The head of the American Federation of Teachers says the national union is ready to spend $1 million to help Karen Lewis unseat Mayor Rahm Emanuel if the Chicago Teachers Union president decides to run.
“I did say privately to Karen and at our executive council meeting that if Karen was to run, we would be all in,” AFT leader Randi Weingarten told the Chicago Sun-Times in an interview Tuesday. “In a race like this, spending $1 million would not be unprecedented for the AFT.”
Weingarten said Emanuel “has shown a deep disrespect for what public education is all about.”
She compared the Chicago mayoral race to the recent election in New York City, in which organized labor helped Bill de Blasio capture the mayor’s office.
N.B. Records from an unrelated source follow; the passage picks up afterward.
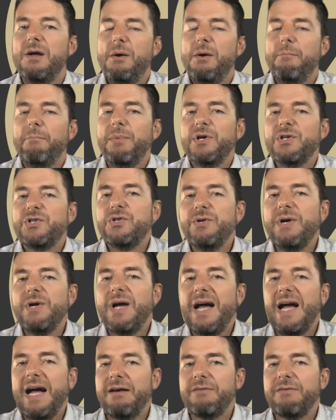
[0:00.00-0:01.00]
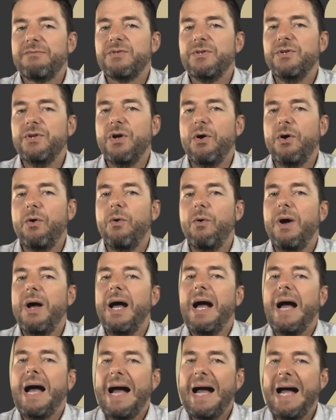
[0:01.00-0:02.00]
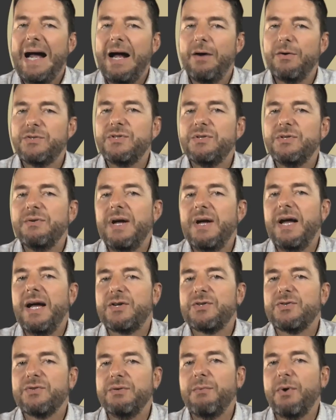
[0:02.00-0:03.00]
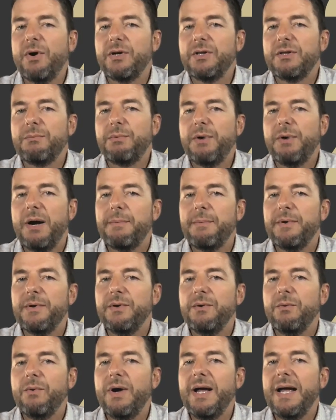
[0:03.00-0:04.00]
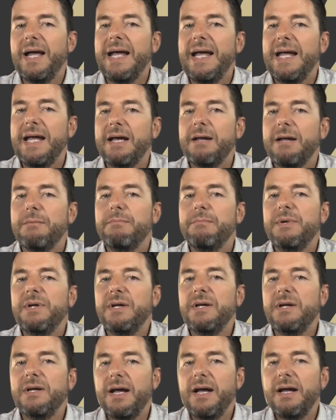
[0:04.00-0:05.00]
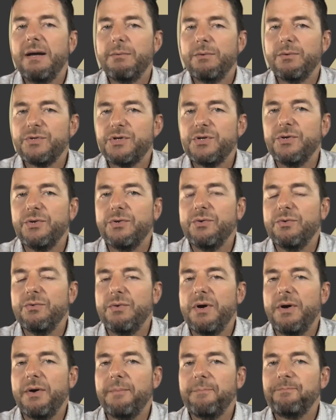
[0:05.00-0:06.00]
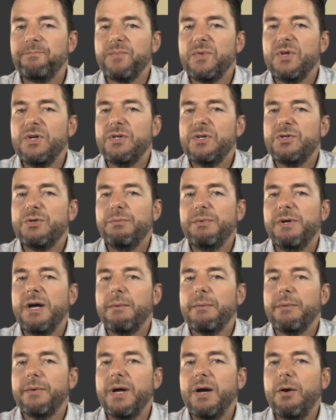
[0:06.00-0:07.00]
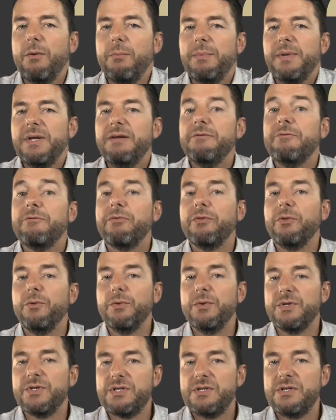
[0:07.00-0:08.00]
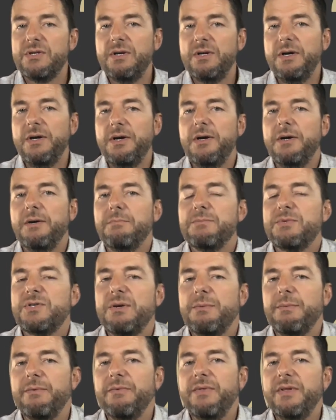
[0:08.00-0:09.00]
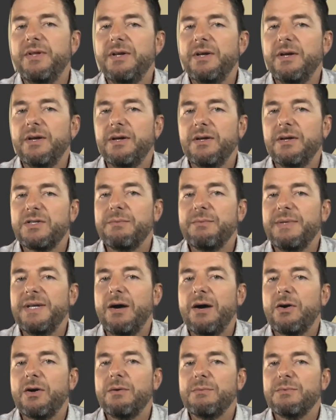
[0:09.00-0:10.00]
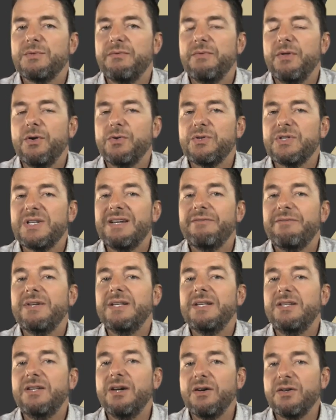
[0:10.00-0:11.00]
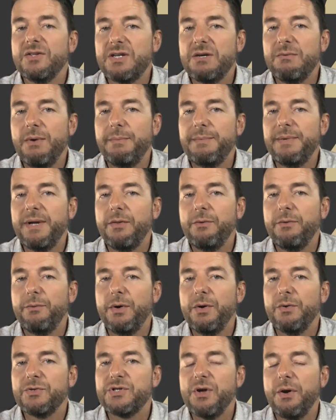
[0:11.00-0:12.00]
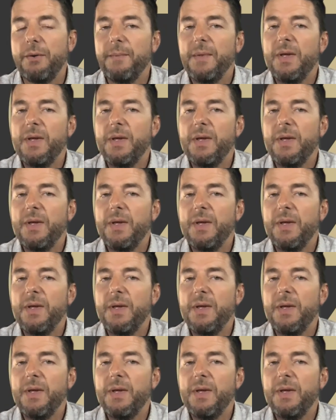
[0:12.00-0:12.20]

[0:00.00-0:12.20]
but you have to know how to actually market the property in a way and be able to help influence some of the outcomes of those if it does come up down the road. So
In New York, Chicago and many other cities, Democrats have split sharply over education issues including teacher tenure, pensions and privately run, publicly funded charter schools.
“Look, Rahm is a particular kind of Democrat, but there are lots of Democrats who want to invest in public schools,” Weingarten said. “To run now takes a great amount of money, and too many Democrats are focused on what rich donors are saying, not what the working people are saying. I would have never called Rahm a friend of working people, not even 20 years ago.”
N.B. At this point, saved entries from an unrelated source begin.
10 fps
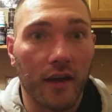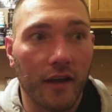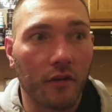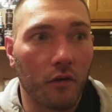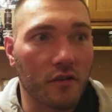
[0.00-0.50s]
I
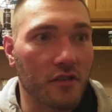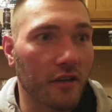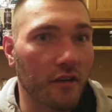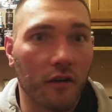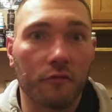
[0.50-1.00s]
notice
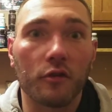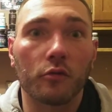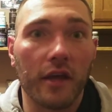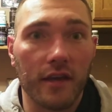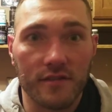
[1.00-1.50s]
it a few
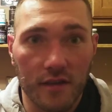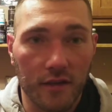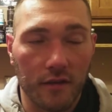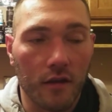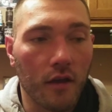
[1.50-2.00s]
days
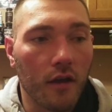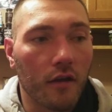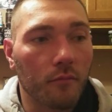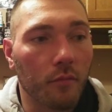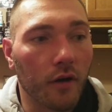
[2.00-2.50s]
in,
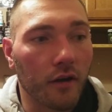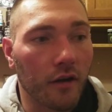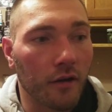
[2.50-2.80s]
but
Asked about Weingarten’s comments, an Emanuel campaign spokesman said, “Mayor Emanuel is pleased to have the support of a broad number of unions, who have been partners on critical issues like raising the minimum wage, immigration reform and job creation through neighborhood investments.”
Lewis has said there’s a “50-50” chance she will make her first run for public office, challenging Emanuel in the February mayoral election. If she does run, she’ll need the cash Weingarten is promising. Emanuel — one of the country’s most prolific political fund-raisers — had more than $8.3 million in cash on hand for his re-election bid as of the end of June, campaign reports show.
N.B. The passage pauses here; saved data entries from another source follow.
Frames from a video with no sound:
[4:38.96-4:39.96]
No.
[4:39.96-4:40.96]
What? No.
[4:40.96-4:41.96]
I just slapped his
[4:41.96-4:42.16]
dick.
A recent Chicago Sun-Times poll showed Lewis with a nine-point lead over the mayor in a what-if-she-runs challenge.
Weingarten said the incumbent’s low approval ratings are due largely to “the real disdain toward public schools shown by the mayor.”
Emanuel closed a record number of schools last year and weathered a teachers’ strike in 2012.
“He has not made choices in favor of neighborhood kids who want to go to neighborhood public schools,” Weingarten said. “African-Americans and Hispanics have been disproportionately hurt by his choices.”
Lewis has made clear that if she runs, she would key in on the growing income inequality in the city. She has dismissed Emanuel as “Mayor 1%.”